:: DATASET EXTRACT ::
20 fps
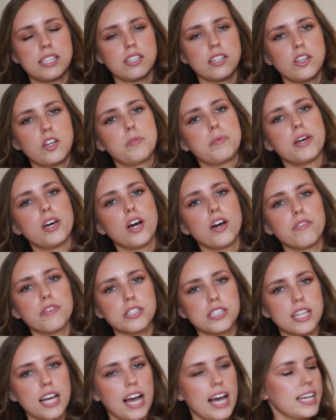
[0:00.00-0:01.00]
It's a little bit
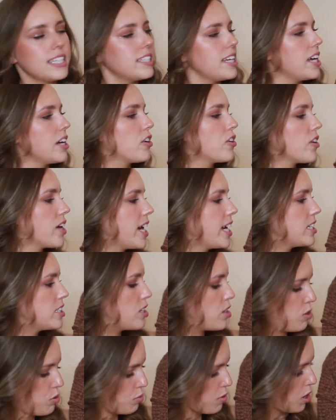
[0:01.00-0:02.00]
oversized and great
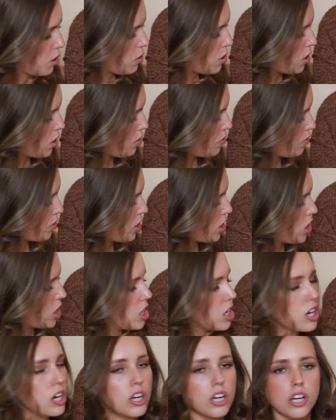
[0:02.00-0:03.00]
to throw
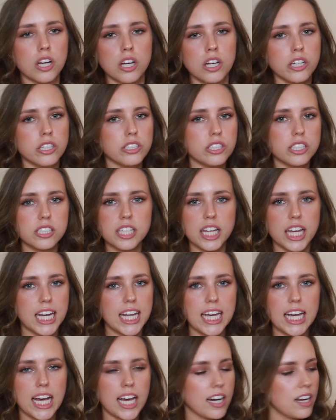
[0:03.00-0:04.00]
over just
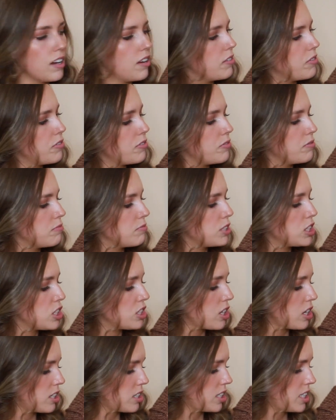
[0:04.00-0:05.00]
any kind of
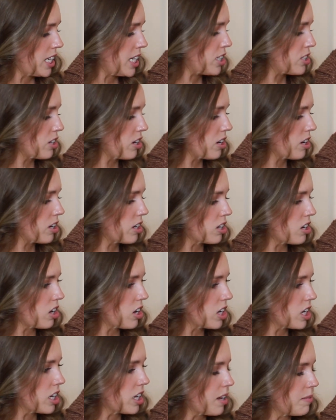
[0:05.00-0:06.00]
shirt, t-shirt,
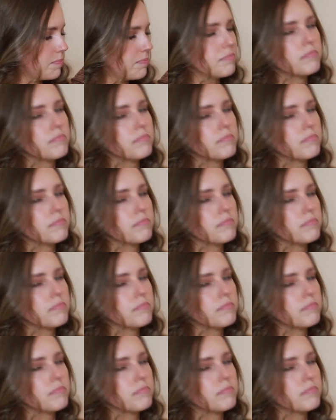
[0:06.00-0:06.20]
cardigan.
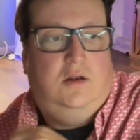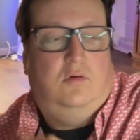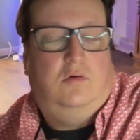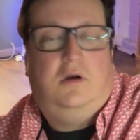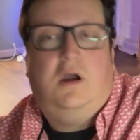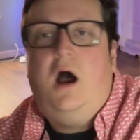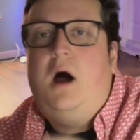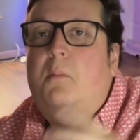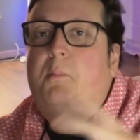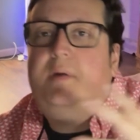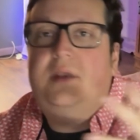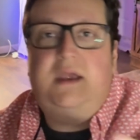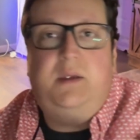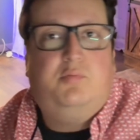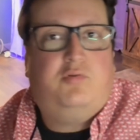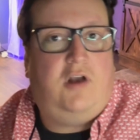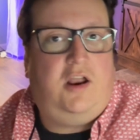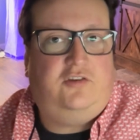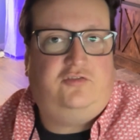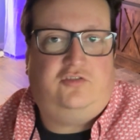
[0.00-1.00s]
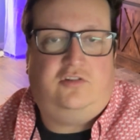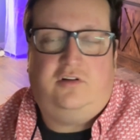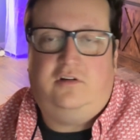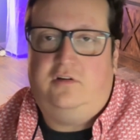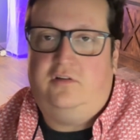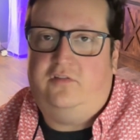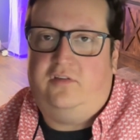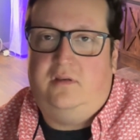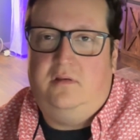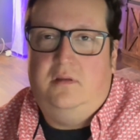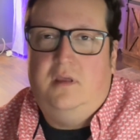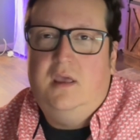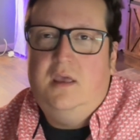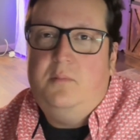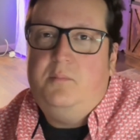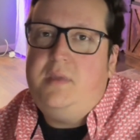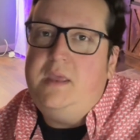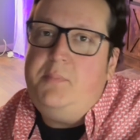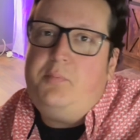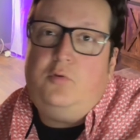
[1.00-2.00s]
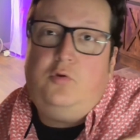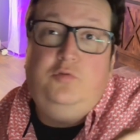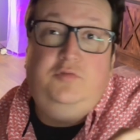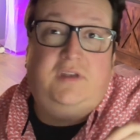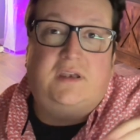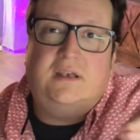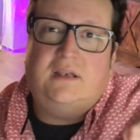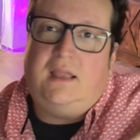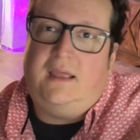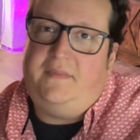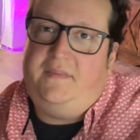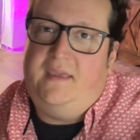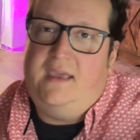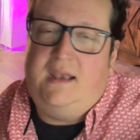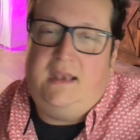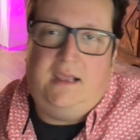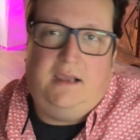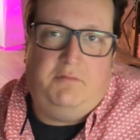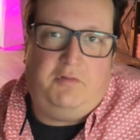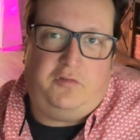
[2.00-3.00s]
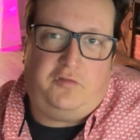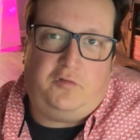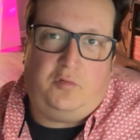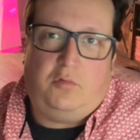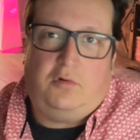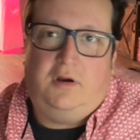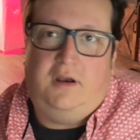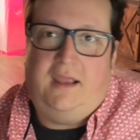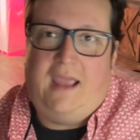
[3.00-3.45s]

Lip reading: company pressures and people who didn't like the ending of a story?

:: TASK BRIEF ::
Every entry should be returned exactly as written, minus the pictures.

:: SOLUTION TO THIS PROBLEM ::
20 fps
[0:00.00-0:01.00]
It's a little bit
[0:01.00-0:02.00]
oversized and great
[0:02.00-0:03.00]
to throw
[0:03.00-0:04.00]
over just
[0:04.00-0:05.00]
any kind of
[0:05.00-0:06.00]
shirt, t-shirt,
[0:06.00-0:06.20]
cardigan.
[0.00-1.00s]
[1.00-2.00s]
[2.00-3.00s]
[3.00-3.45s]

Lip reading: company pressures and people who didn't like the ending of a story?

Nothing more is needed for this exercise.